MUSEUM BANK INDONESIA
Gedung dengan paduan bangunan klasik dan modern menjadi tujuan terakhir
saya. Ketika memasuki Museum Bank Indonesia, suasana modern begitu terasa.
Tiket masuknya pun gratis. Lorong gelap dengan teater mini menjadi pintu masuk
untuk menjelajahi museum ini. Setelah itu ada ruang yang menceritakan aktivitas
perdagangan sejak bangsa Eropa mendarat di Nusantara. Rempah-rempah, miniatur
perahu kayu, lukisan-lukisan para penjelajah dunia yang pernah singgah, hingga
peralatan seperti kompas dan teropong klasik bisa dilihat di ruangan ini.

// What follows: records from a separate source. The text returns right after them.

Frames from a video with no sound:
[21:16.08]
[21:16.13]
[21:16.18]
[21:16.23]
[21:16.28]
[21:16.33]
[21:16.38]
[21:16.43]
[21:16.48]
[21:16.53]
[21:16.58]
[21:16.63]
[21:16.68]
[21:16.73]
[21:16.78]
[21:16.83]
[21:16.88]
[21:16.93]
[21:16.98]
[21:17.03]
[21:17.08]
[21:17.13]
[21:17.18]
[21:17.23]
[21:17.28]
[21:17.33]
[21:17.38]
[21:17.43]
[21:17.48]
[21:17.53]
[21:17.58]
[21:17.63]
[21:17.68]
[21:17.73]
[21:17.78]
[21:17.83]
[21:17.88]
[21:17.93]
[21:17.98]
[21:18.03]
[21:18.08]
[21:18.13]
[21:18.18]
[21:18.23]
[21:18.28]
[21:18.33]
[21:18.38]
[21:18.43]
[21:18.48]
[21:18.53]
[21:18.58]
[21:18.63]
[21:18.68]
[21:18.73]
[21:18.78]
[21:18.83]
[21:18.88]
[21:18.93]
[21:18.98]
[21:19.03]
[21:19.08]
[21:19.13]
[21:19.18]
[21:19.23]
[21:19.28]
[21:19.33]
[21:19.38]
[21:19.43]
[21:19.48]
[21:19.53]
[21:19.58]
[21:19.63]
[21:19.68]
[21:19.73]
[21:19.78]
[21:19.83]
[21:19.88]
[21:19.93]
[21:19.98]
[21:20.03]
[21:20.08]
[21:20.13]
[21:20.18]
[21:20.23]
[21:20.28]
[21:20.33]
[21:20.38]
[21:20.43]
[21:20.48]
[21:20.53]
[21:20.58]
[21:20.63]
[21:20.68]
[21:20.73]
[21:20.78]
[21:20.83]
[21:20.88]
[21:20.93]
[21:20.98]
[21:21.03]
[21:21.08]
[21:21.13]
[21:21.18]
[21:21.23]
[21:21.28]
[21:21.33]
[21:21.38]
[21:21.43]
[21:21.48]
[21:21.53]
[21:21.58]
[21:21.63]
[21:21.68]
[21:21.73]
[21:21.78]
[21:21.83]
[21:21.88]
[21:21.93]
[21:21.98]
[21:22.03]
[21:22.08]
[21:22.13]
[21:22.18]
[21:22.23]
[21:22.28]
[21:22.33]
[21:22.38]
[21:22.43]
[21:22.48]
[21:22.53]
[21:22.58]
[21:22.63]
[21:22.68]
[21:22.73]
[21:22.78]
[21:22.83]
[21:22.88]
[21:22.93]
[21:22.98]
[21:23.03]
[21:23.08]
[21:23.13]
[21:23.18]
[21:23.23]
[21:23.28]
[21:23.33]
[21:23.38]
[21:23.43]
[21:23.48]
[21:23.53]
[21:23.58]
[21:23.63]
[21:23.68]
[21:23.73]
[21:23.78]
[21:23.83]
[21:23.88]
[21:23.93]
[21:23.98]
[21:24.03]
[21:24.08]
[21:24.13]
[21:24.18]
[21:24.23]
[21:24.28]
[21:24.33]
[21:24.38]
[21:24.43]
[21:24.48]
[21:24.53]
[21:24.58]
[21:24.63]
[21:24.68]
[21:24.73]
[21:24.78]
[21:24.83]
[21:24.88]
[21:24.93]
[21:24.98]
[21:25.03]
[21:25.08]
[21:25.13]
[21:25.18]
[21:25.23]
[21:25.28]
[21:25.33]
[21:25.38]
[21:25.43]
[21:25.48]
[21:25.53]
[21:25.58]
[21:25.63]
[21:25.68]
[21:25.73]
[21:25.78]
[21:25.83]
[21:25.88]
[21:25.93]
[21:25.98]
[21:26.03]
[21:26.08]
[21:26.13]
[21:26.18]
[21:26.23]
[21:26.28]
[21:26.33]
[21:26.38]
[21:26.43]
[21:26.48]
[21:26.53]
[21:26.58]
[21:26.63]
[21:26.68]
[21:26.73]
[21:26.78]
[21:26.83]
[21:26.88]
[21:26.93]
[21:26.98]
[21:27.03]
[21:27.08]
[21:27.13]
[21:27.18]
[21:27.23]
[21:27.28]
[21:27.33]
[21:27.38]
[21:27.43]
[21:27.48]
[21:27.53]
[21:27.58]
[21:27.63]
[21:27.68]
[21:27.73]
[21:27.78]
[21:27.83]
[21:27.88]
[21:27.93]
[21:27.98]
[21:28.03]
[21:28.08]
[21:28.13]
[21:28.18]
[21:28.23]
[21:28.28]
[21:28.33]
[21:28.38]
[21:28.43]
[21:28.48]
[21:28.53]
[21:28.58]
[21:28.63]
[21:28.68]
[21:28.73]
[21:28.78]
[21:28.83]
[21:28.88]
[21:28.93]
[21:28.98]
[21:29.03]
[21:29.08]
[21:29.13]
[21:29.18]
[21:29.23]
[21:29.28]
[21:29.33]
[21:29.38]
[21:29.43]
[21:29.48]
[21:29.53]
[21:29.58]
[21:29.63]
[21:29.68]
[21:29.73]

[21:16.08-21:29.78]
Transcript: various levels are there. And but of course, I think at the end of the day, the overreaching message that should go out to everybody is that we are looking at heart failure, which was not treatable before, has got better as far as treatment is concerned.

Sejarah perkembangan Bank Indonesia dan berbagai peranannya dalam
perekonomian pun ditampilkan dengan cantik. Tidak bosan rasanya mengikuti alur
perjalanan ini. Selain itu, diorama-diorama 3 dimensi di sepanjang lorong
membuat kunjungan ke museum ini lebih menarik. Ditambah lagi penggunaan teknologi
multimedia, panel statistik, dan display elektronik membuat saya semakin
terkesan akan apa yang ditampilkan.
Selesai di lantai ini, saya diarahkan menuju gedung sampingnya. Di sini
batangan emas yang tersusun rapi membuat mata tidak bisa berkedip. Selanjutnya
ruang numismatic yang luas menampilkan ribuan uang sejak zaman dahulu. Andai
saja waktu yang tersisa masih banyak, rasanya belum mau meninggalkan museum
ini.
Waktu sudah menunjukkan pukul tiga sore dan saya pun harus mengakhiri
kunjungan ke museum hari ini. Benar-benar wisata murah, hanya menghabiskan 15
ribu rupiah saja, saya bisa mendapat ilmu yang banyak dalam satu hari, mulai
dari sejarah Jakarta, macam-macam wayang, seni, dan sejarah Bank Indonesia.